→ PROMPT
Return the lines of the data below starting at the one holding "[00:02:52.95]" and ending at the one holding "[00:02:55.65]", word for word, leaving every picture out.

*** Opening of RECORDS ***

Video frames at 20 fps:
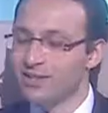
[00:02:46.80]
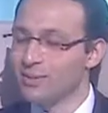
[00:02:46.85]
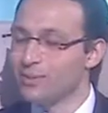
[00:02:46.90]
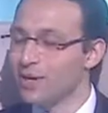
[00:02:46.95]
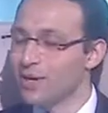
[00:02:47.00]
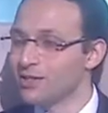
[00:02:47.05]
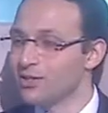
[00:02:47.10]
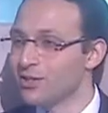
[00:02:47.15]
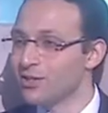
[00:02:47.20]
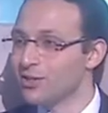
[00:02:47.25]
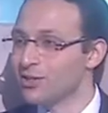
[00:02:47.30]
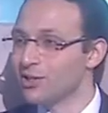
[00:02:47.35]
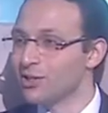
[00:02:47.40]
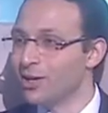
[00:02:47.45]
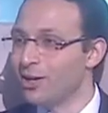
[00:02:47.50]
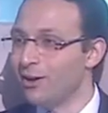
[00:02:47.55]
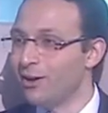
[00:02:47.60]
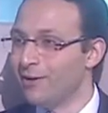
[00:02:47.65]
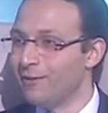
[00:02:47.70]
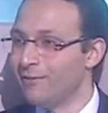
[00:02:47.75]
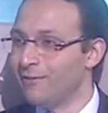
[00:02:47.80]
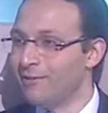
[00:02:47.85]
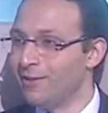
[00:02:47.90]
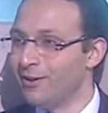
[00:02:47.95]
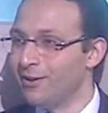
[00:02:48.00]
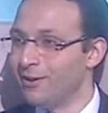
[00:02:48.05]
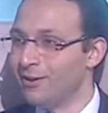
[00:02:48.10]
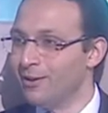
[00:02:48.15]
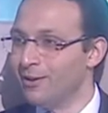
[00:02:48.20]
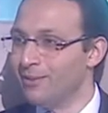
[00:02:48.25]
the message of
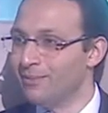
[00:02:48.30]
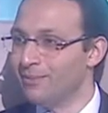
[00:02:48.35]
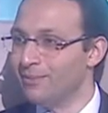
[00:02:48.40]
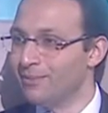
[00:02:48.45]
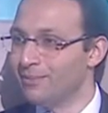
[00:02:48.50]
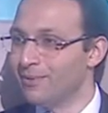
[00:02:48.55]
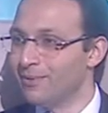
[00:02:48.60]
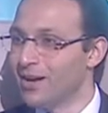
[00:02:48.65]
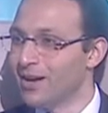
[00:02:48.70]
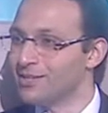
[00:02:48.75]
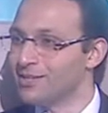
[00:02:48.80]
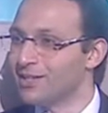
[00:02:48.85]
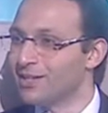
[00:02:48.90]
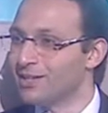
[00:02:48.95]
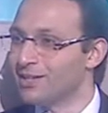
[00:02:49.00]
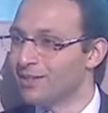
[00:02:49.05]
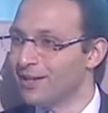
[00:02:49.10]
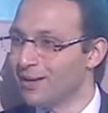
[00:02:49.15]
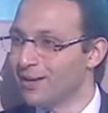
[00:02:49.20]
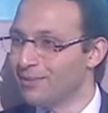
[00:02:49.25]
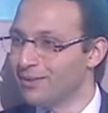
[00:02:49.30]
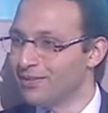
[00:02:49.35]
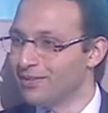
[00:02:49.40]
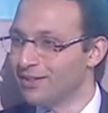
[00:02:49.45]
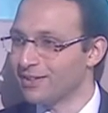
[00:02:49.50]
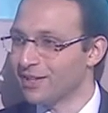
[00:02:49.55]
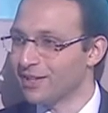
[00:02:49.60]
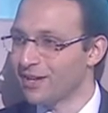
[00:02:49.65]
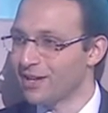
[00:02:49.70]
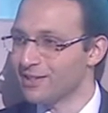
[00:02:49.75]
President Abdel
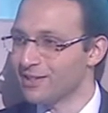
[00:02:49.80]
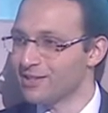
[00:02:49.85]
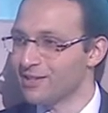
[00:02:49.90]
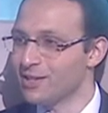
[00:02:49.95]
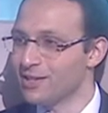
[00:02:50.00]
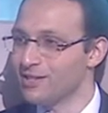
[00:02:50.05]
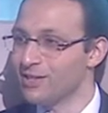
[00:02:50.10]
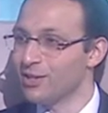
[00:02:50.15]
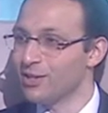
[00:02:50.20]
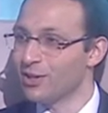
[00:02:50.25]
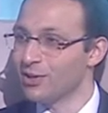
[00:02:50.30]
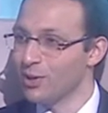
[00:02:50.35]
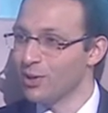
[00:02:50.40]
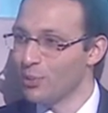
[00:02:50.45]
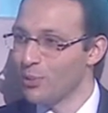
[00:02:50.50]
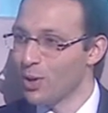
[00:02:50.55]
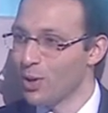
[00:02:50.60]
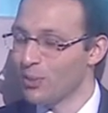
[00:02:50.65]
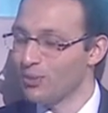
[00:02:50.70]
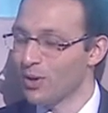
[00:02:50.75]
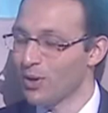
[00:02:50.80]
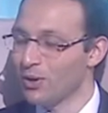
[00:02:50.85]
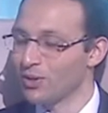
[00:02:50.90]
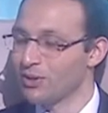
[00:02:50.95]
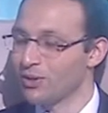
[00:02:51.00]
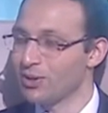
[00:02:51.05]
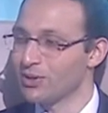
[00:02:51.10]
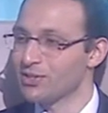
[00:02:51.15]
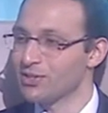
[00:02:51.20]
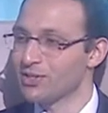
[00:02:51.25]
Fattah al-Sisi to Pope
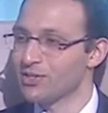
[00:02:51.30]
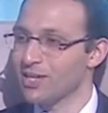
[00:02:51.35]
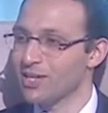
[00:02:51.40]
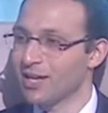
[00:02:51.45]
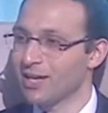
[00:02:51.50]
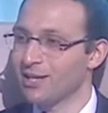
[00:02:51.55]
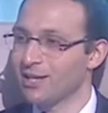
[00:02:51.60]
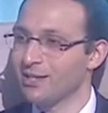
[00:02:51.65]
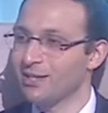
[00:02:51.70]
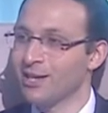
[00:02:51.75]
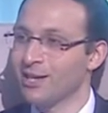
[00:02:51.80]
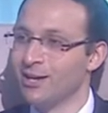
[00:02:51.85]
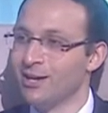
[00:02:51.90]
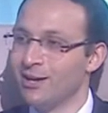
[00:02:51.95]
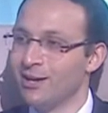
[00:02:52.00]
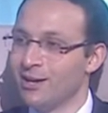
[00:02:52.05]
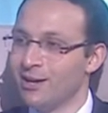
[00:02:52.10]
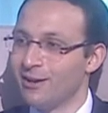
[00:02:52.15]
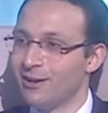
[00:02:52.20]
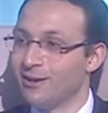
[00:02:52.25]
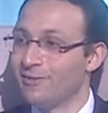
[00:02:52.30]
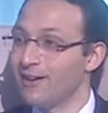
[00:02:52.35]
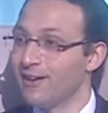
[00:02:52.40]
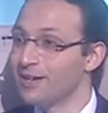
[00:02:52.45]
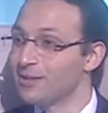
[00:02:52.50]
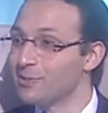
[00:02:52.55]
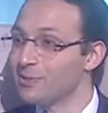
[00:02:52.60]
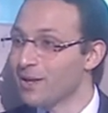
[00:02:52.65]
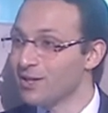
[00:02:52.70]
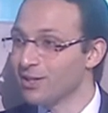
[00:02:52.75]
Tawadros II on a
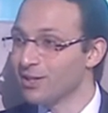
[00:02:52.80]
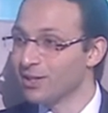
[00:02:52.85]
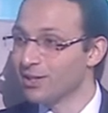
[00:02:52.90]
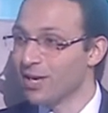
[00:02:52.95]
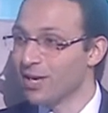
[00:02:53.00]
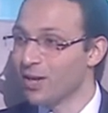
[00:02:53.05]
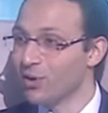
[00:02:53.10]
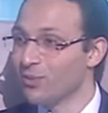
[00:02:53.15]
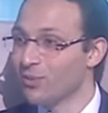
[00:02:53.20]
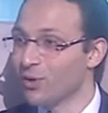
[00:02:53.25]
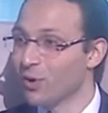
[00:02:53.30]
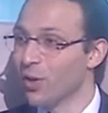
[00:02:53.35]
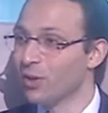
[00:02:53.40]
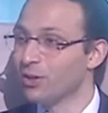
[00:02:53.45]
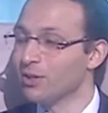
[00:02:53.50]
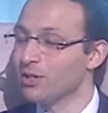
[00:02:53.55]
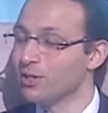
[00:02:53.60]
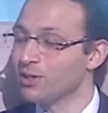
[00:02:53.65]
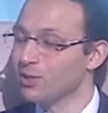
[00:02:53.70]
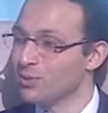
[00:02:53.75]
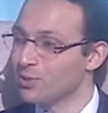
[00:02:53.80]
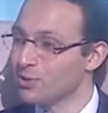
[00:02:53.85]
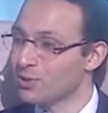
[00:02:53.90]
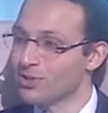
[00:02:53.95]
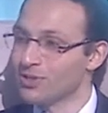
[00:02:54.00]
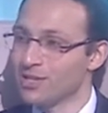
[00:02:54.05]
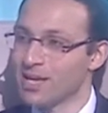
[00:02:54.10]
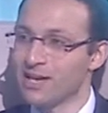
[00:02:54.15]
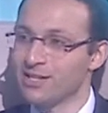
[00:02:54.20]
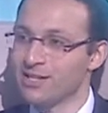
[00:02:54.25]
very special day for all the
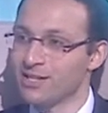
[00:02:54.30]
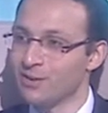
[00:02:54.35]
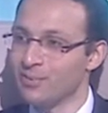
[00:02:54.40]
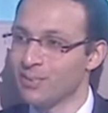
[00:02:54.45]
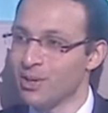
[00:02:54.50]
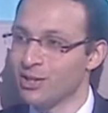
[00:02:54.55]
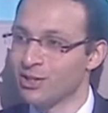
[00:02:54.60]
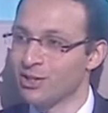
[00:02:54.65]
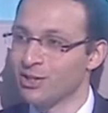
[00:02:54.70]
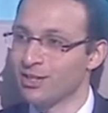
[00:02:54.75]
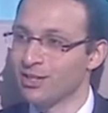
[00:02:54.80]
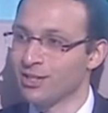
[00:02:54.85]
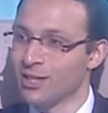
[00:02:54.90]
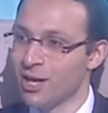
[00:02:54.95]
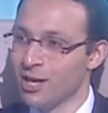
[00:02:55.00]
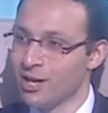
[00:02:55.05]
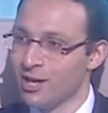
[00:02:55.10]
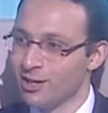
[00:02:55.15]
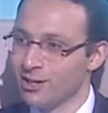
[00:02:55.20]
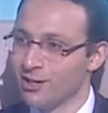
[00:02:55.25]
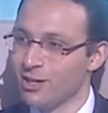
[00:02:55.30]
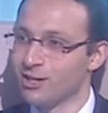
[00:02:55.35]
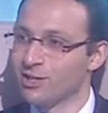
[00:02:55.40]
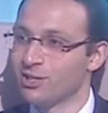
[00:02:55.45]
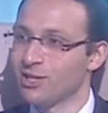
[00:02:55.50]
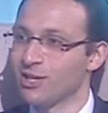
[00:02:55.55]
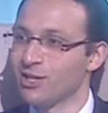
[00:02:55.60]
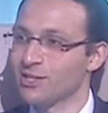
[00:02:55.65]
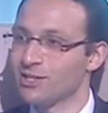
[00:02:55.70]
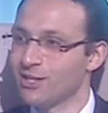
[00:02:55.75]
Egyptians, as you mentioned, not
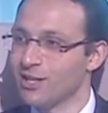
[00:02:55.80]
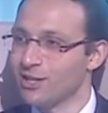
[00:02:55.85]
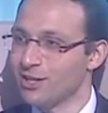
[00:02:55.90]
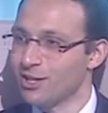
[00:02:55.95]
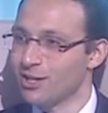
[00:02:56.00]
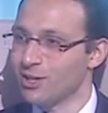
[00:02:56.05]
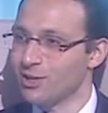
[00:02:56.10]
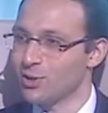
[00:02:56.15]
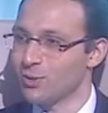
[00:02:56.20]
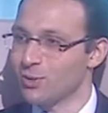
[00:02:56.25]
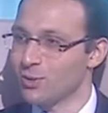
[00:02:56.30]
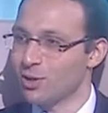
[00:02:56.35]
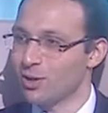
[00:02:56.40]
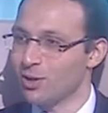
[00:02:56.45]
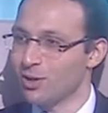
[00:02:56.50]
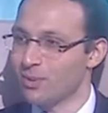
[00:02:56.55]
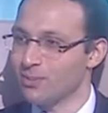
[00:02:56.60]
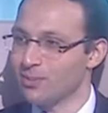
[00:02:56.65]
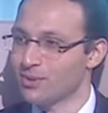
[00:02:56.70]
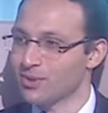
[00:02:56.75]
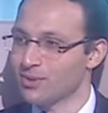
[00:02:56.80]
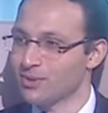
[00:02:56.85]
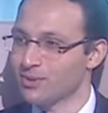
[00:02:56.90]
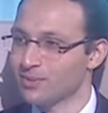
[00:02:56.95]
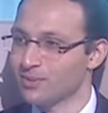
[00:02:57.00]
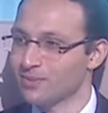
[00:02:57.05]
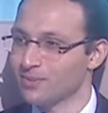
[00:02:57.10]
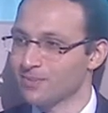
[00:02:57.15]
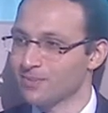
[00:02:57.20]
just the Egyptian Copts?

*** Close of RECORDS ***

→ TASK OUTPUT
[00:02:52.95]
[00:02:53.00]
[00:02:53.05]
[00:02:53.10]
[00:02:53.15]
[00:02:53.20]
[00:02:53.25]
[00:02:53.30]
[00:02:53.35]
[00:02:53.40]
[00:02:53.45]
[00:02:53.50]
[00:02:53.55]
[00:02:53.60]
[00:02:53.65]
[00:02:53.70]
[00:02:53.75]
[00:02:53.80]
[00:02:53.85]
[00:02:53.90]
[00:02:53.95]
[00:02:54.00]
[00:02:54.05]
[00:02:54.10]
[00:02:54.15]
[00:02:54.20]
[00:02:54.25]
very special day for all the
[00:02:54.30]
[00:02:54.35]
[00:02:54.40]
[00:02:54.45]
[00:02:54.50]
[00:02:54.55]
[00:02:54.60]
[00:02:54.65]
[00:02:54.70]
[00:02:54.75]
[00:02:54.80]
[00:02:54.85]
[00:02:54.90]
[00:02:54.95]
[00:02:55.00]
[00:02:55.05]
[00:02:55.10]
[00:02:55.15]
[00:02:55.20]
[00:02:55.25]
[00:02:55.30]
[00:02:55.35]
[00:02:55.40]
[00:02:55.45]
[00:02:55.50]
[00:02:55.55]
[00:02:55.60]
[00:02:55.65]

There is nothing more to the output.